Data BootCamp Project


In [ ]:
import pandas as pd #PandasPandas
%matplotlib inline
import matplotlib.pyplot as plt
import numpy as np
print('PandaPandaPanda ', pd.__version__)
df=pd.read_csv('NHLQUANT.csv')

Who has Grit?

Hockey has always been a eloquent yet brutal sport, in this analysis I'm finding the player that embodies the brutality.


In [ ]:
plt.plot(df.index,df['Grit'])
AHHH

The graph above is the simplest display of my data. Out of roughly 900 NHL players, only a few are recognizeable from the mass.


In [ ]:
df.head(10)

This is the way my quantitative data looks. Most of the column headers are self explanatory, but i'll go into further detail later.


In [ ]:
df.mean()

Above is the quantitative means of the data i've acquired. Grit is a weighted compilation of penalty minutes, hits, blocked shots, and fights (making it somewhat subjective).


In [ ]:
pd.to_numeric(df, errors='ignore')

In [ ]:
y=df["Age"]

In [ ]:
z=df["Grit"]

In [ ]:
plt.plot(y,z)

In [ ]:
df['Grit']>130

In [ ]:
df.ix[df['Grit']>130]

Since i'm primarily interested in players with the most Grit, i'm going to limit my searches to a higher percentile.


In [ ]:
df.ix[df['Grit']>300]

In [ ]:
df.ix[df['Grit']>400]

In [ ]:
Best=df.ix[df['Grit']>400]

In [ ]:
Best.sort("Age").plot.barh('Age',"Grit")

Of the original 900, these are the 10 players with the most Grit.


In [ ]:
QL=pd.read_csv("NHLQUAL.csv")

In [ ]:
QL.head(5)

Above is how my qualitative data is structured. I've seperated the datasets for ease of manipulation.


In [ ]:
print(QL.at[61, "First Name"]+QL.at[61, 'Last Name'],QL.at[94, 'First Name']+QL.at[94, 'Last Name'],
QL.at[712, "First Name"]+QL.at[712, "Last Name"],QL.at[209, 'First Name']+QL.at[209, 'Last Name'],QL.at[306, "First Name"]+QL.at[306, 'Last Name'],QL.at[497, 'First Name']+QL.at[497, 'Last Name'],QL.at[524, 'First Name']+QL.at[524, 'Last Name'],QL.at[565, 'First Name']+QL.at[565, 'Last Name'],QL.at[641, 'First Name']+QL.at[641, 'Last Name'],QL.at[877, 'First Name']+QL.at[877, 'Last Name'])
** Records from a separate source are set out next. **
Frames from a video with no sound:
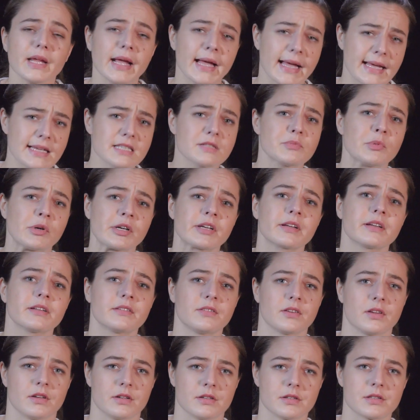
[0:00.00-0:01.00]
As
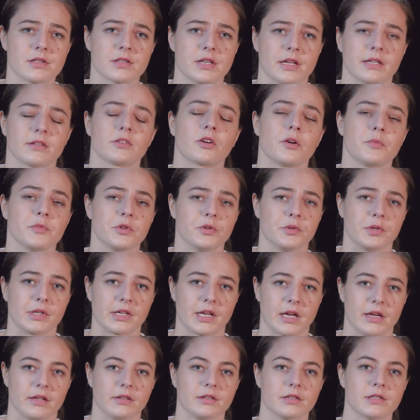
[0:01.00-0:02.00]
marketeers and
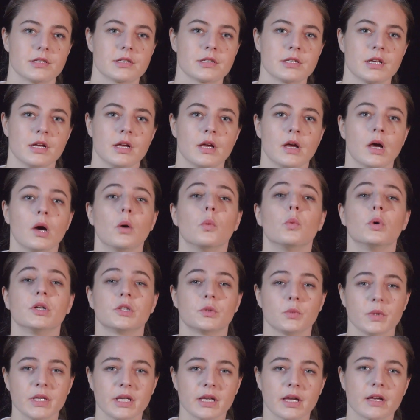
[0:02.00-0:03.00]
communicators, what
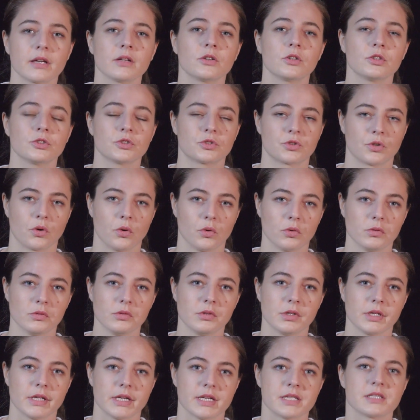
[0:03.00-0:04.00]
we can control
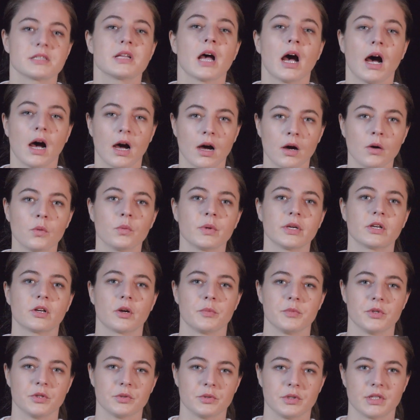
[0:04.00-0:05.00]
is how we
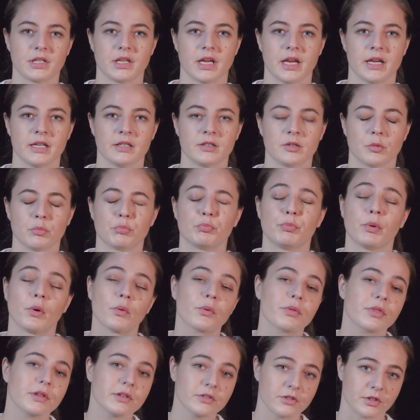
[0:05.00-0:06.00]
communicate
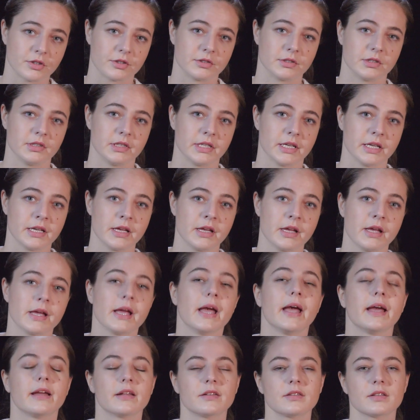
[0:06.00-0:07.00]
both internally
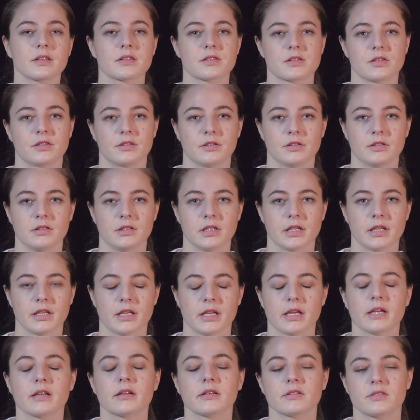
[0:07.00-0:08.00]
and externally
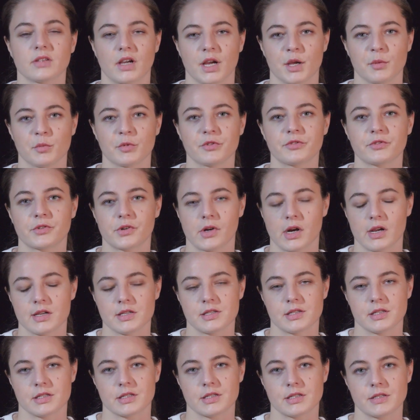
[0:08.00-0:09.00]
in a time of
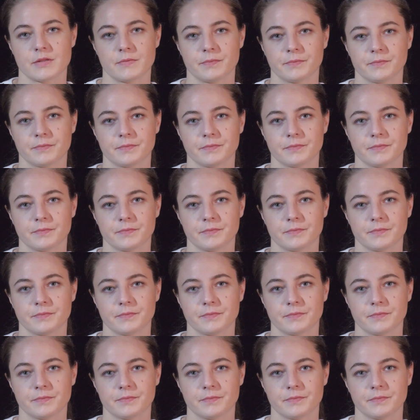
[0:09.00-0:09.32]
crisis.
Above are the hardiest players in the NHL, but how do they perform?


In [ ]:
Best.sort("Age").plot.barh('Age',"HitF")

In [ ]:
Best.sort("Age").plot.barh('Age',"HitA")

The two graphs above represent hits given and hits received respectively.


In [ ]:
Best.plot(Best.index ,'GP')
plt.ylim([60,85])

The above graph reflects the amount of games played during the season. The x-axis is simply the index value attributed to the player.


In [ ]:
fig, ax=plt.subplots(nrows=2, ncols=1, sharex=True, sharey=True)
Best['G'].plot(ax=ax[0],color='green')
Best['A'].plot(ax=ax[1],color='red')

These two graphs represent goals scored and assists respectively. As you can see, the player with index number of roughly 100 clearly has more goals and assists. Of our Grittiest players, Dustin Byfuglien has the highest offensive performance.Yet we know from a previous graph that the player with the most grit isn't Dustin because the player with the most grit is age 25. By cross referencing the datasets, we see that Radko Gudas holds the title as the 2015-2016 player with the most grit.

Data originally taken from http://www.hockeyabstract.com/testimonials


In [ ]: